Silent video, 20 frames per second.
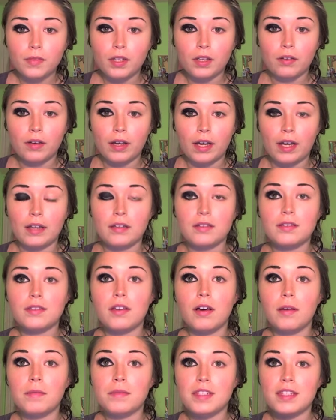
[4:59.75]
Okay,
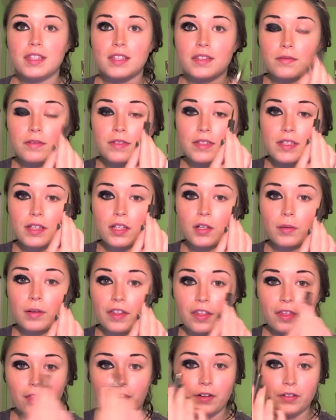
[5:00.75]
so I'm seeing this one's a little
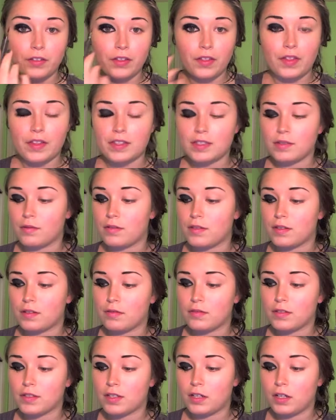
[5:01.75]
bit thinner than this one, so
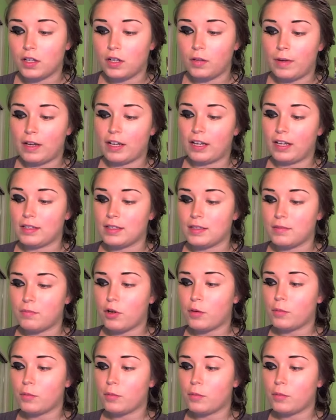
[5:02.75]
I'm just going to go back and get some more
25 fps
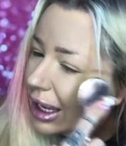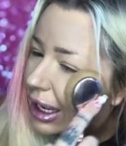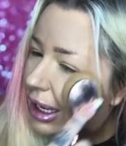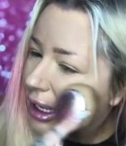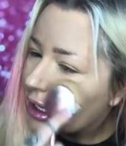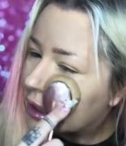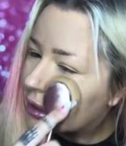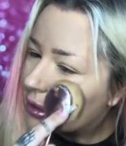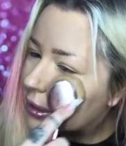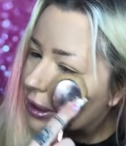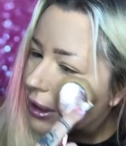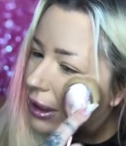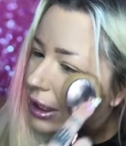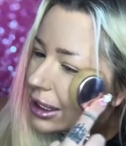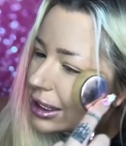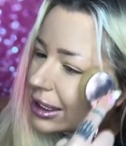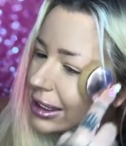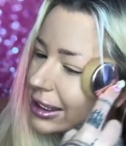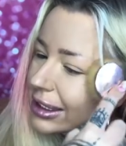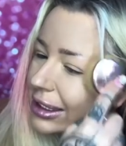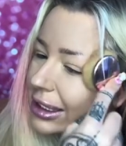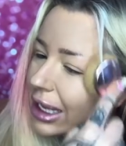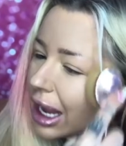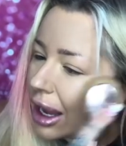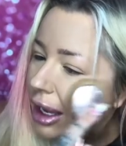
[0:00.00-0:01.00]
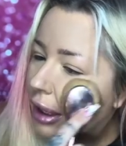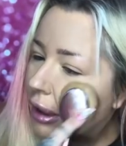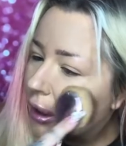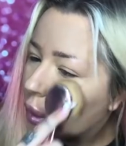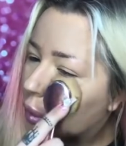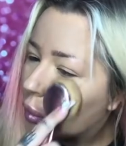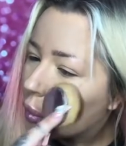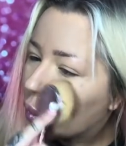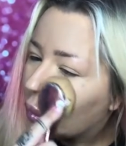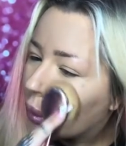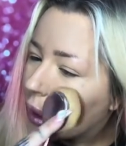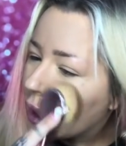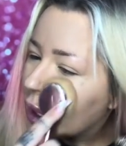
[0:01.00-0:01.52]
and it's gonna set
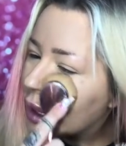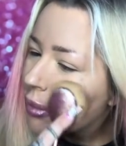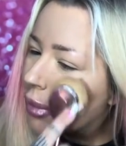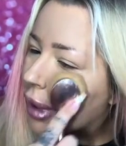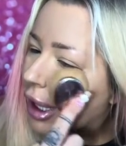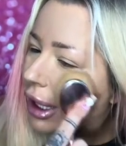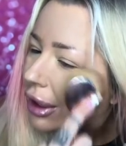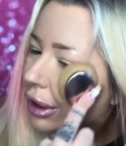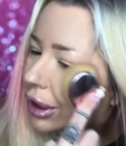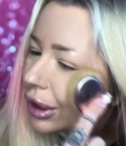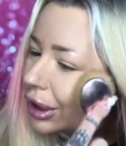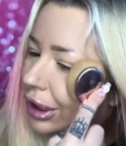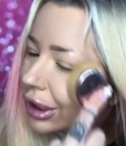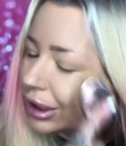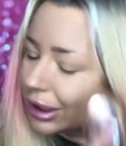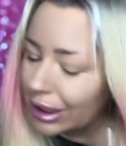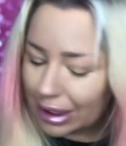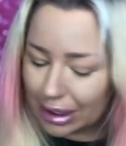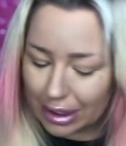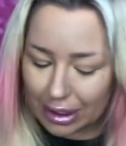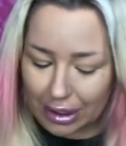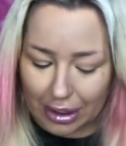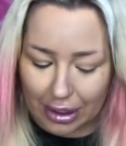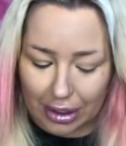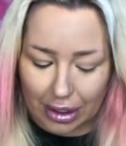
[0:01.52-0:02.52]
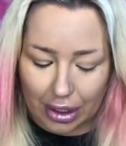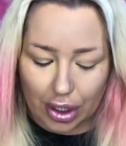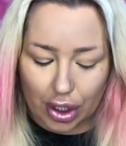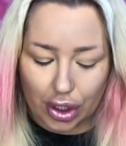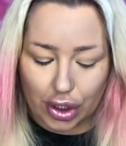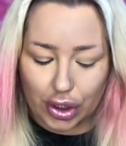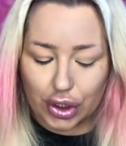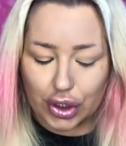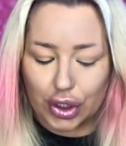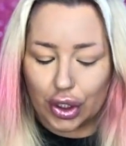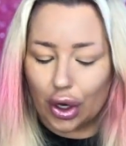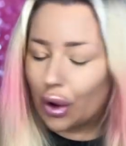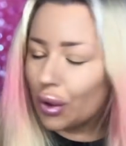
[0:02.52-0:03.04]
way better.
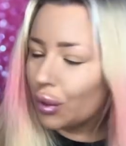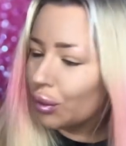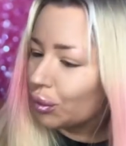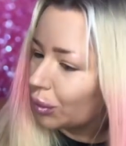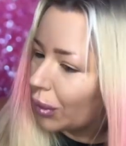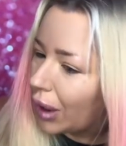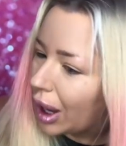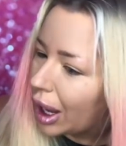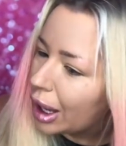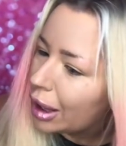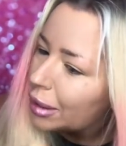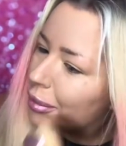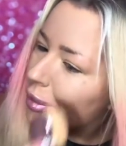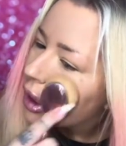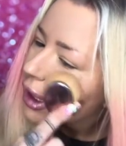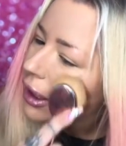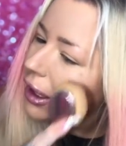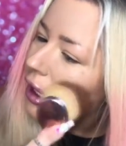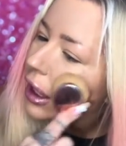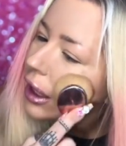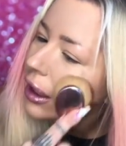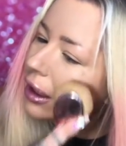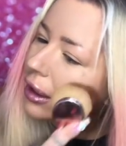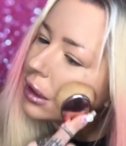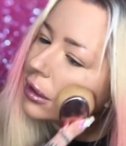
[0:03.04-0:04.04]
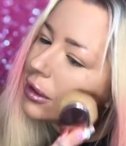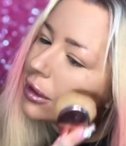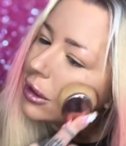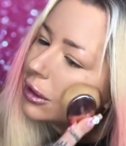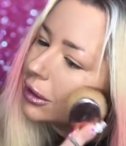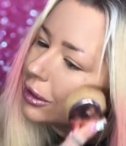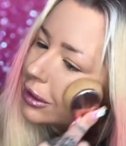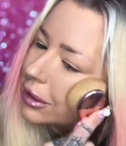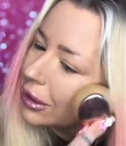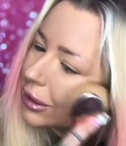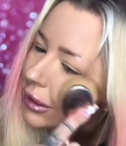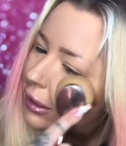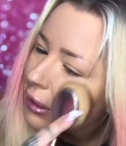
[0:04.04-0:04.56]
Don't rub again.
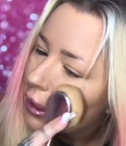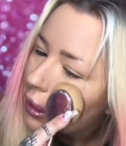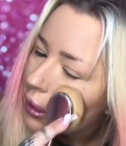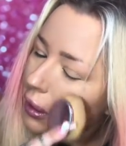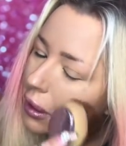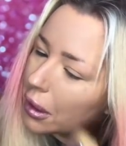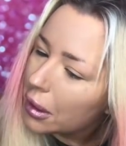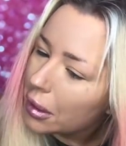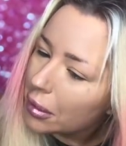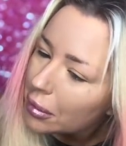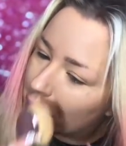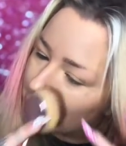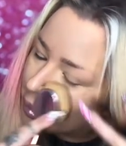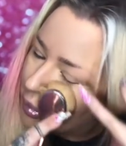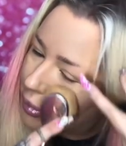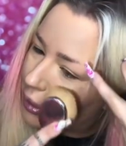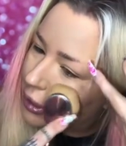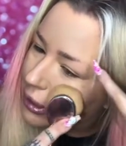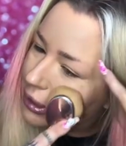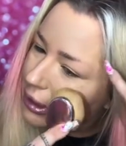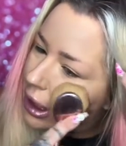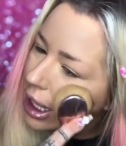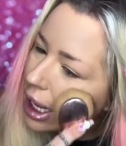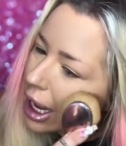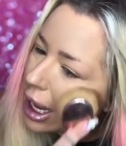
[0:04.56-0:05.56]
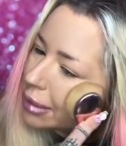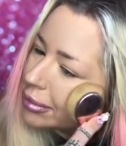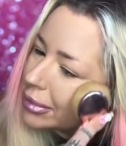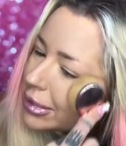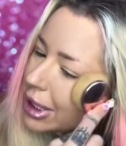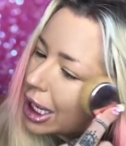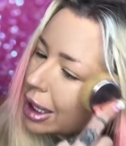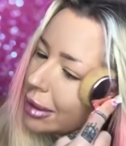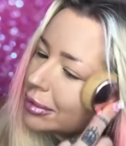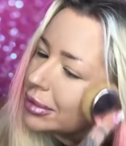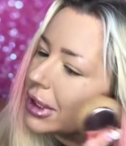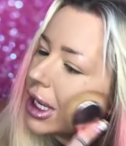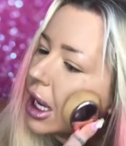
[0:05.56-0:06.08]
More dab,
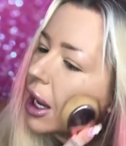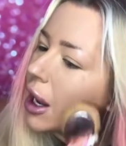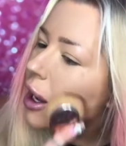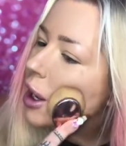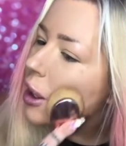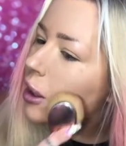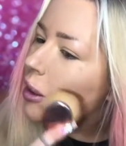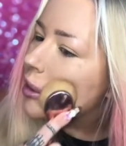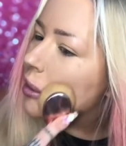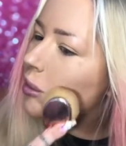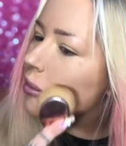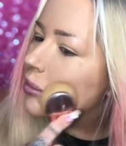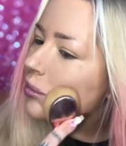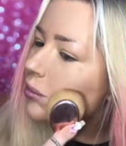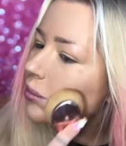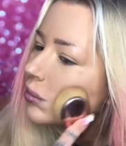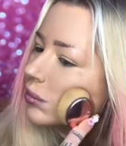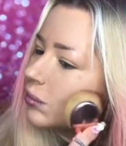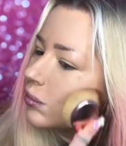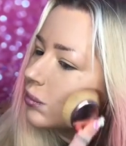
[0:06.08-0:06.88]
dab, dab.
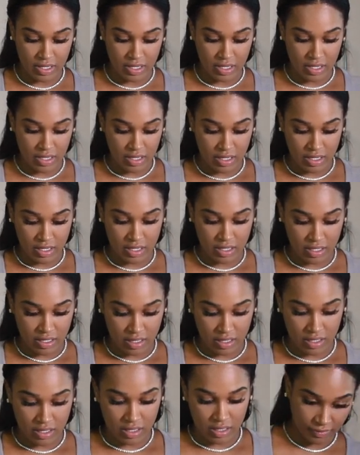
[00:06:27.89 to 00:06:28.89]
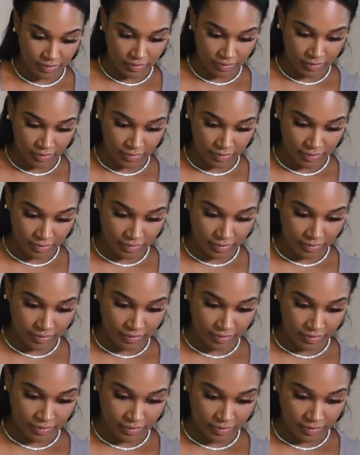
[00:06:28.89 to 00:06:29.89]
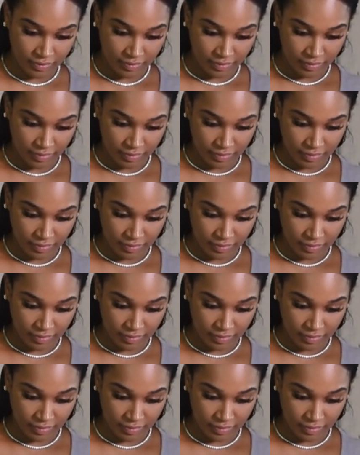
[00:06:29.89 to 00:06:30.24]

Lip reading: (no one is talking)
• • • • •
WORK REQUEST: Return the lines above from the one with "[0:01.52-0:02.52]" through the one with "[00:06:28.89 to 00:06:29.89]", verbatim and nothing else. Omit every picture.

RESPONSE AREA:
[0:01.52-0:02.52]
[0:02.52-0:03.04]
way better.
[0:03.04-0:04.04]
[0:04.04-0:04.56]
Don't rub again.
[0:04.56-0:05.56]
[0:05.56-0:06.08]
More dab,
[0:06.08-0:06.88]
dab, dab.
[00:06:27.89 to 00:06:28.89]
[00:06:28.89 to 00:06:29.89]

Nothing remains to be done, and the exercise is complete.